Liquid compositions of fluorinated ion exchange polymers are known for use in the manufacture of ion exchange membranes, for membrane coatings containing conductive and non-conductive particles, and for many other uses. While such compositions are sometimes referred to as solutions, the compositions are generally recognized as being dispersions (i.e. colloidal suspensions) of polymer particles.
GB 1286859 (DU PONT DE NEMOURS) 23 Aug. 1972 discloses solutions of (per)fluorinated ion exchange polymers comprising sulfonate, sulfonamide or sulfonic acid groups in an organic solvent. The (per)fluorinated ion exchange polymers contain at least 14 mole % of monomer units which contain the sulfonate, sulfonamide or sulfonic acid groups. The organic solvent is at least 5% by weight soluble in water and is selected from C1-C4 alcohols, fluorocarbon alcohols, organic amides, acetone and preferably has a boiling point lower than 130° C. The reported concentration of the polymer in organic solvents other than alcohols is very low, around 1% by weight.
U.S. Pat. No. 4,433,082 (DUPONT DE NEMOURS) 21 Dec. 1984 discloses a process for dissolving (per)fluorinated ion exchange polymers having —SO3M functional groups (wherein M is H, Na, K, NR4) having an equivalent weight in the range of 1025-1500 g/eq in an aqueous-alcoholic liquid medium. The preferred medium is a mixture of 20-90% by weight of water and 10-80% by weight of an alcohol (C1-C4) optionally in the presence of other solvents miscible in water. The process is carried out at a temperature of from 180 to 300° C. in a closed vessel obtaining two liquid phases having a different density which are separated.
EP 1004615 A (AUSIMONT SPA) 31 May 2000 discloses a process to prepare a solution and/or dispersion containing (per)fluorinated ion exchange polymers comprising —SO3M functional groups (wherein M is H, Li, Na, K, NR4) in a monophasic ternary mixture comprising 0.1%-50% by weight water, 50%-99% by weight of a C1-C4 alcohol and 0.1%-40% by weight of a fluoro(poly)oxyalkylene having one hydrogen atom in at least one fluorinated end group. The process is carried out at a temperature comprised between room temperature and 150° C.
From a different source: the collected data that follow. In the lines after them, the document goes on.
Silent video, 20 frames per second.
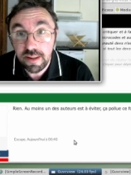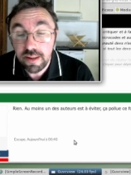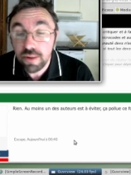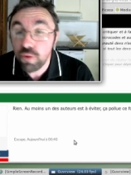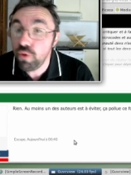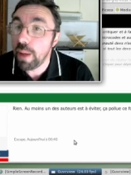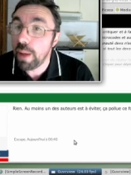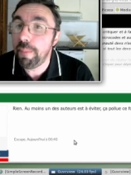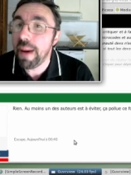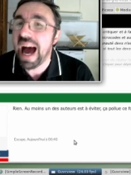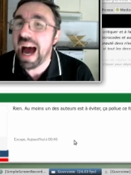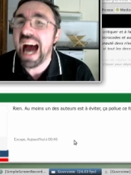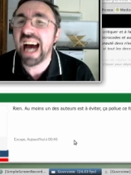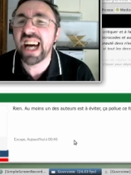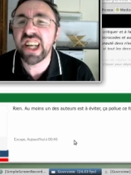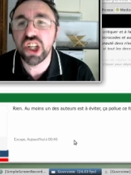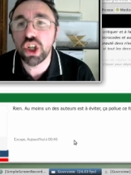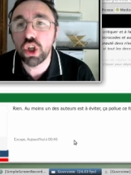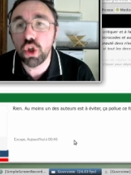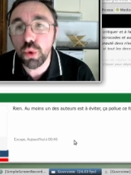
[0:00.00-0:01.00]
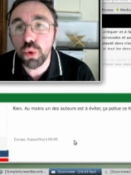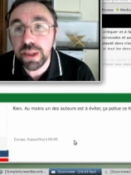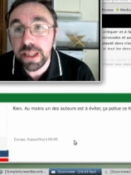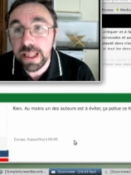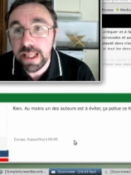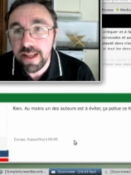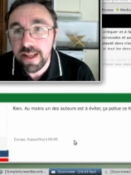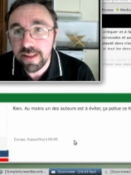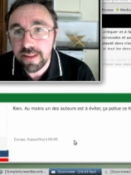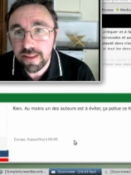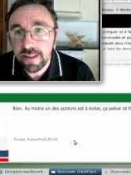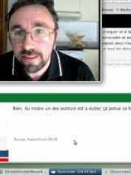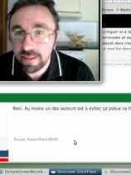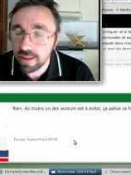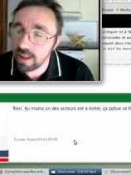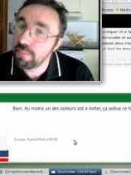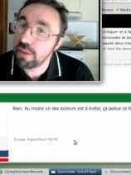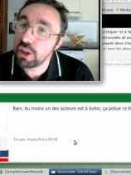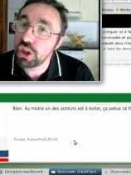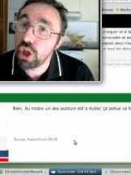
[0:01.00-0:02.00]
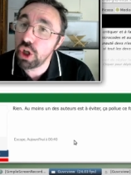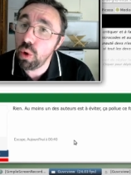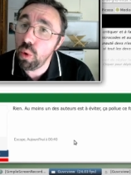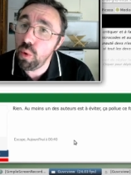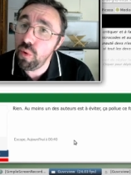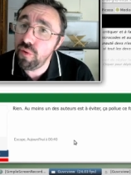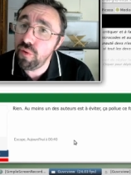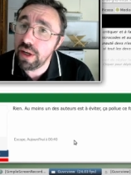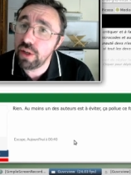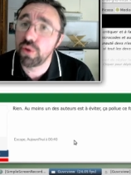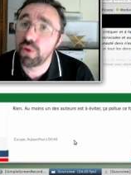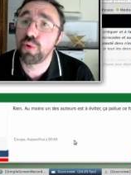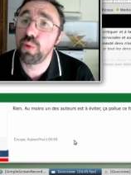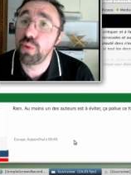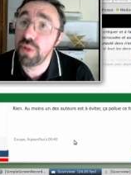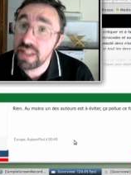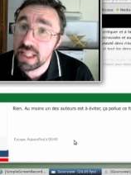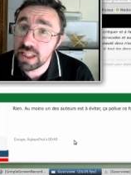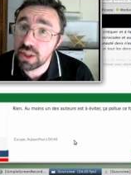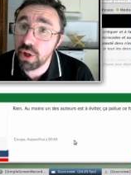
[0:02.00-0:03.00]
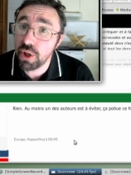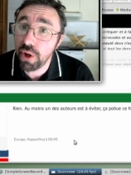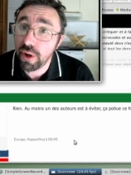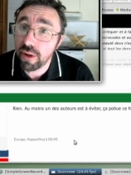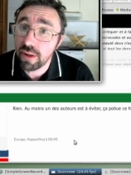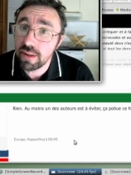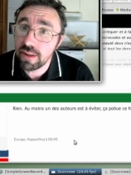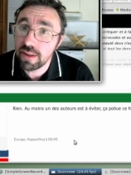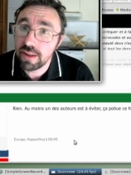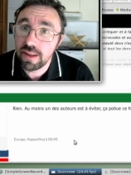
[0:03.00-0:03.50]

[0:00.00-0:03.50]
Tu n'as pas hardcodé dans la Manjaro E20 le nom d'utilisateur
In all of these documents alcohol-based liquid phases are used for the preparation of concentrated solutions. The use of alcohol-based liquid compositions is however undesirable for some applications. For example, when the (per)fluorinated ion exchange polymer is used as a binder for the preparation of catalyst-containing electrodes residual traces of alcohols may cause side reactions and may even represent a fire hazard. Also, alcohol-based liquid compositions of (per)fluorinated ion exchange polymers are generally characterized by a high viscosity that renders them difficult to use in the preparation of membranes, for instance by impregnation of porous substrates.
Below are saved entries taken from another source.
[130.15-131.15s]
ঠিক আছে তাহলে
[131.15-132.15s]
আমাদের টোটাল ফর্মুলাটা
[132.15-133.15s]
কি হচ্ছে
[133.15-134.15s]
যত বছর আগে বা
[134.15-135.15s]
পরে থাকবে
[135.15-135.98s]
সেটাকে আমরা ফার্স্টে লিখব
Alcohol-free liquid compositions comprising fluorinated ion exchange polymers, namely aqueous liquid compositions comprising up to 10% by weight of a (per)fluorinated ion exchange polymer having an equivalent weight in the range of 1025-1500 g/eq were disclosed in U.S. Pat. No. 4,433,082 (DUPONT DE NEMOURS) 21 Dec. 1984. U.S. Pat. No. 6,150,426 (DU PONT DE NEMOURS) 21 Nov. 2000 also discloses liquid compositions containing either an aqueous liquid medium or a non-aqueous liquid medium with 0.5 to 50% by weight of a (per)fluorinated ion exchange polymer having well defined solid particle size distribution, said compositions being substantially free of water miscible alcohols. The aqueous liquid compositions are obtained by means of a dissolution process at temperatures between 150 and 350° C. in a pressurized vessel, in the presence of water or, optionally in the presence of water and from 0.5 to 75% by weight of a water immiscible organic solvent which separates from the liquid composition at the end of the process. The non-aqueous liquid compositions are obtained by re-dispersion of the solids obtained by drying the aqueous liquid composition of the ion exchange polymer.
Water-based liquid compositions are generally unsuitable for the preparation of composite membranes, for instance by coating or impregnation of a porous support due to their reduced ability to wet surfaces, in particular fluorinated surfaces.
Thus, a need still exists for liquid compositions comprising a sufficiently high concentration of a fluorinated ion exchange polymer in organic solvents other than alcohols that can be prepared without requiring the use of high pressures and temperatures. In particular, a need still exists for liquid compositions having an appropriate balance between the concentration of the fluorinated ion exchange polymer, the viscosity of the liquid composition and its surface tension to be suitably employed for the preparation of composite membranes.